--- Task objective ---
All that is needed is the lines from the one containing "[00:00:01.50 to 00:00:02.20]" through the end of the listing, printed exactly, with no pictures among them.

--- Supplied material ---

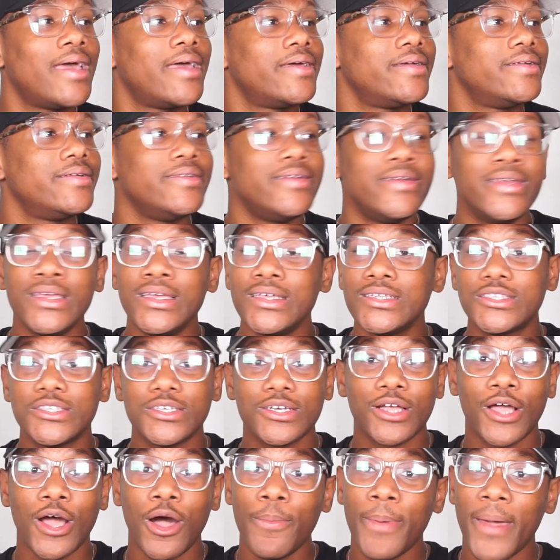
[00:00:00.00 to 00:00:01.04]
need to
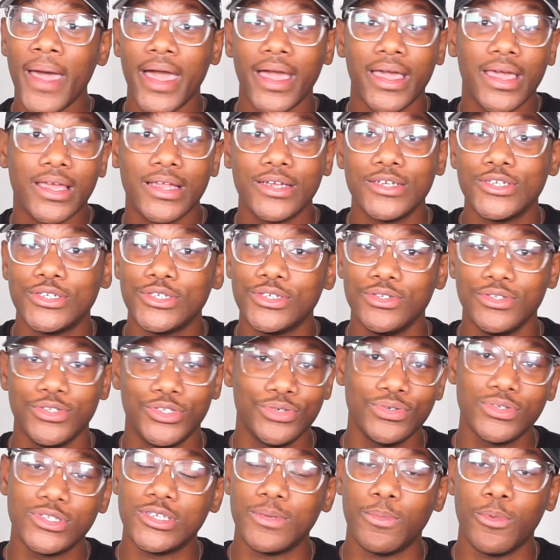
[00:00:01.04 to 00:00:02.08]
go back and
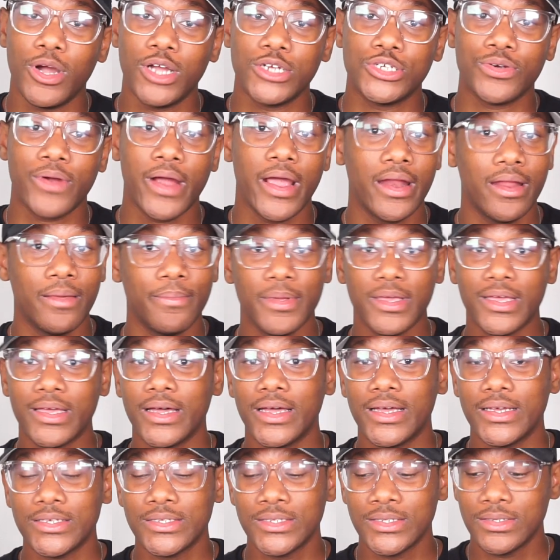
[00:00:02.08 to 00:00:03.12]
do some more training,
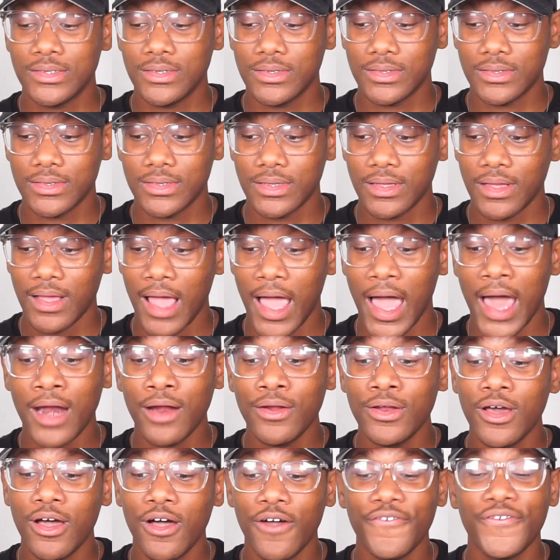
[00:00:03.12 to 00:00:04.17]
because I don't
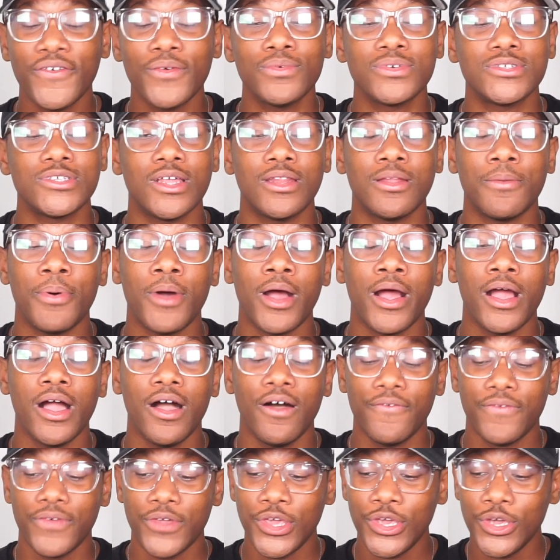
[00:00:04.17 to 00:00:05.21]
know if it was on the part
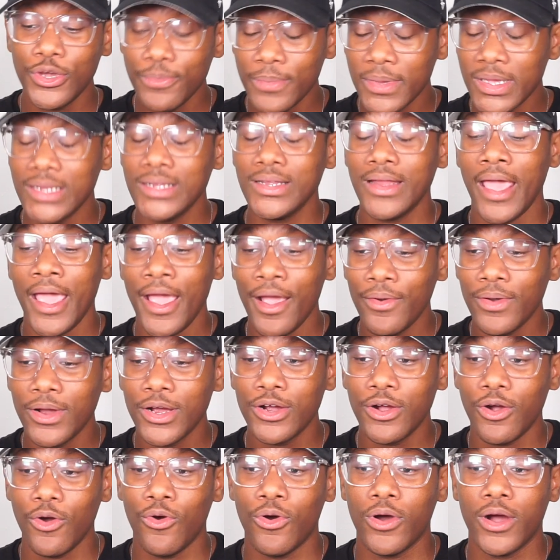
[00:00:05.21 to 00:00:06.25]
of human
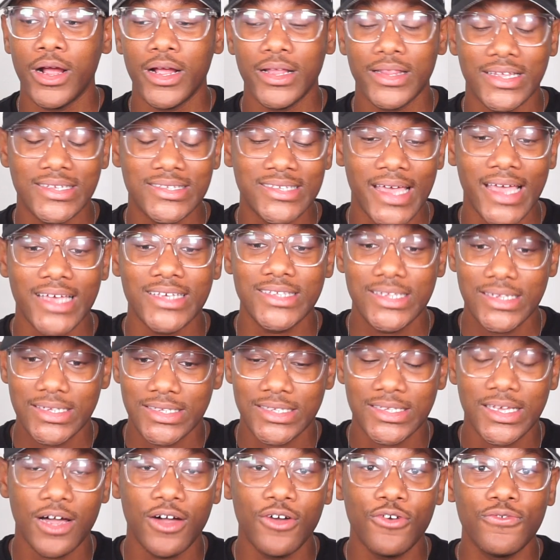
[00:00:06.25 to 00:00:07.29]
error or the test
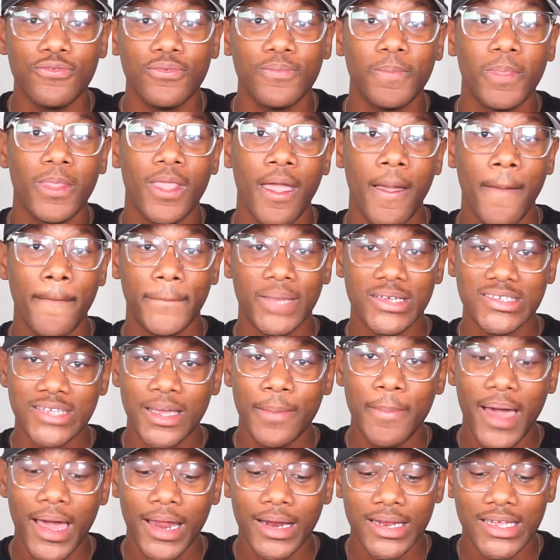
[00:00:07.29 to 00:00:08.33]
itself, but
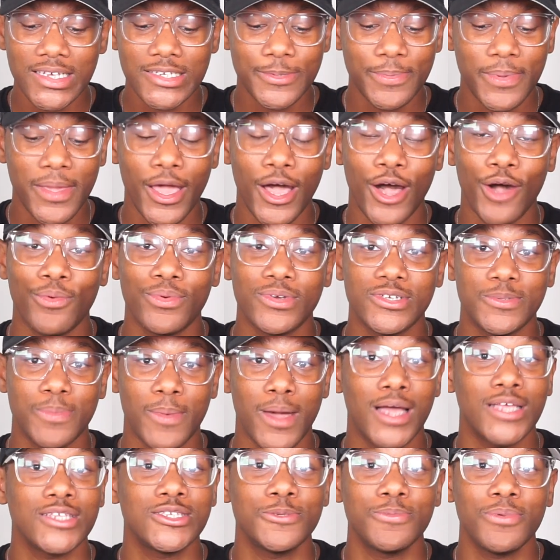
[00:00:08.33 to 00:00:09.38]
somebody needs to be held
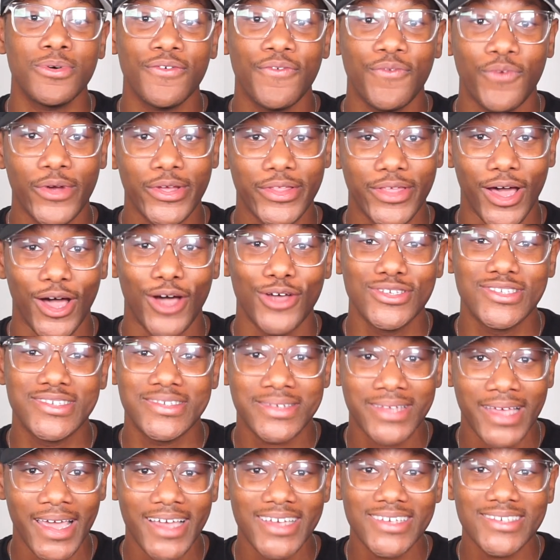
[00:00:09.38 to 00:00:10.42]
responsible for those
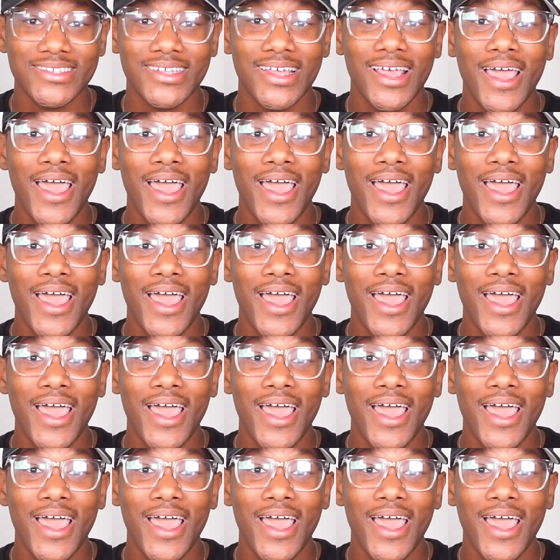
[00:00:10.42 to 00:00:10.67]
tests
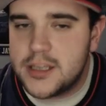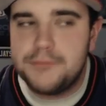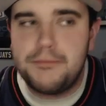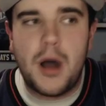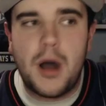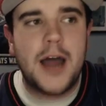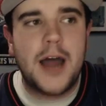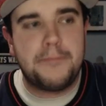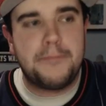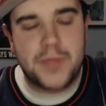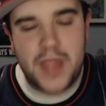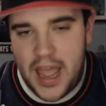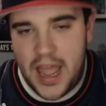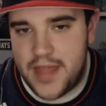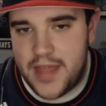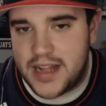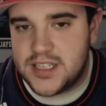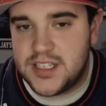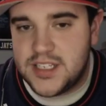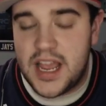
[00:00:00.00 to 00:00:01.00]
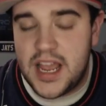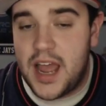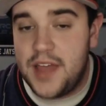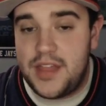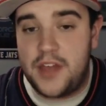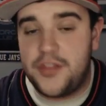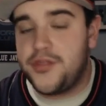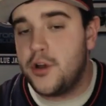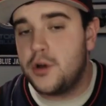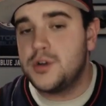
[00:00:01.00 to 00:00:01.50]
spot and
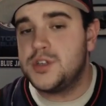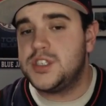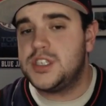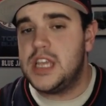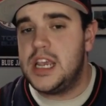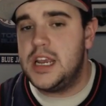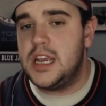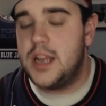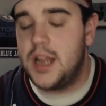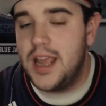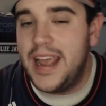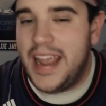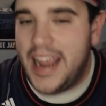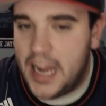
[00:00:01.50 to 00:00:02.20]
that third seed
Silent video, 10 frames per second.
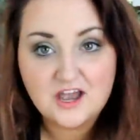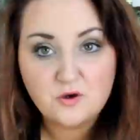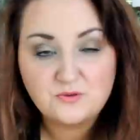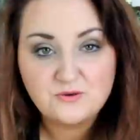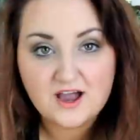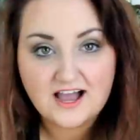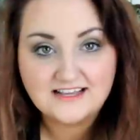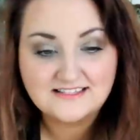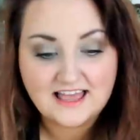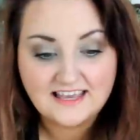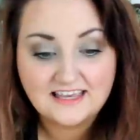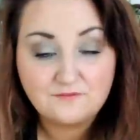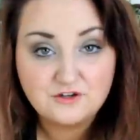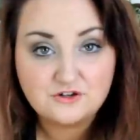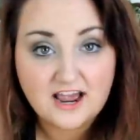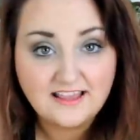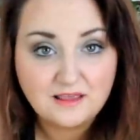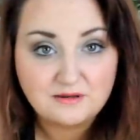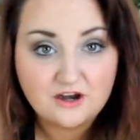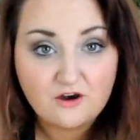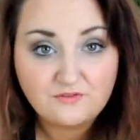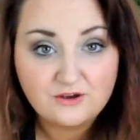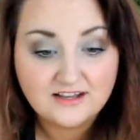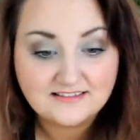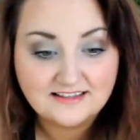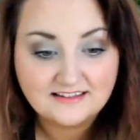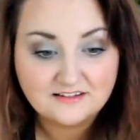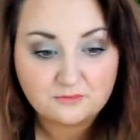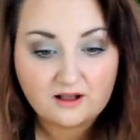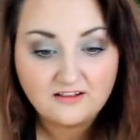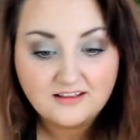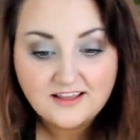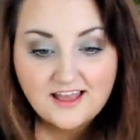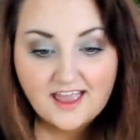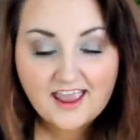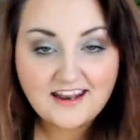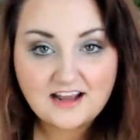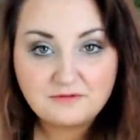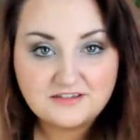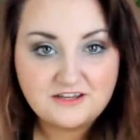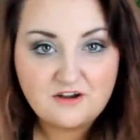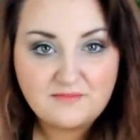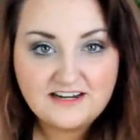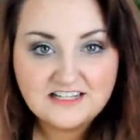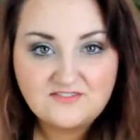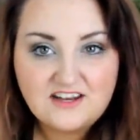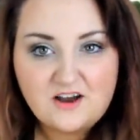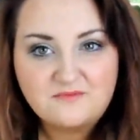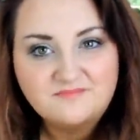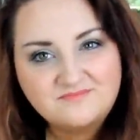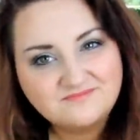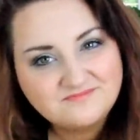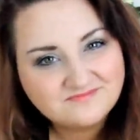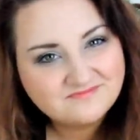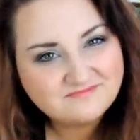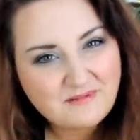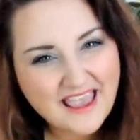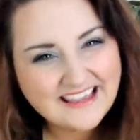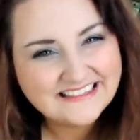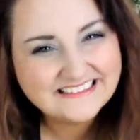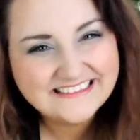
I hope you guys like it. If you try it, let me know if you guys liked it as well. And I will see you at my next video. Bye.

--- Solution for this problem ---
[00:00:01.50 to 00:00:02.20]
that third seed
Silent video, 10 frames per second.
I hope you guys like it. If you try it, let me know if you guys liked it as well. And I will see you at my next video. Bye.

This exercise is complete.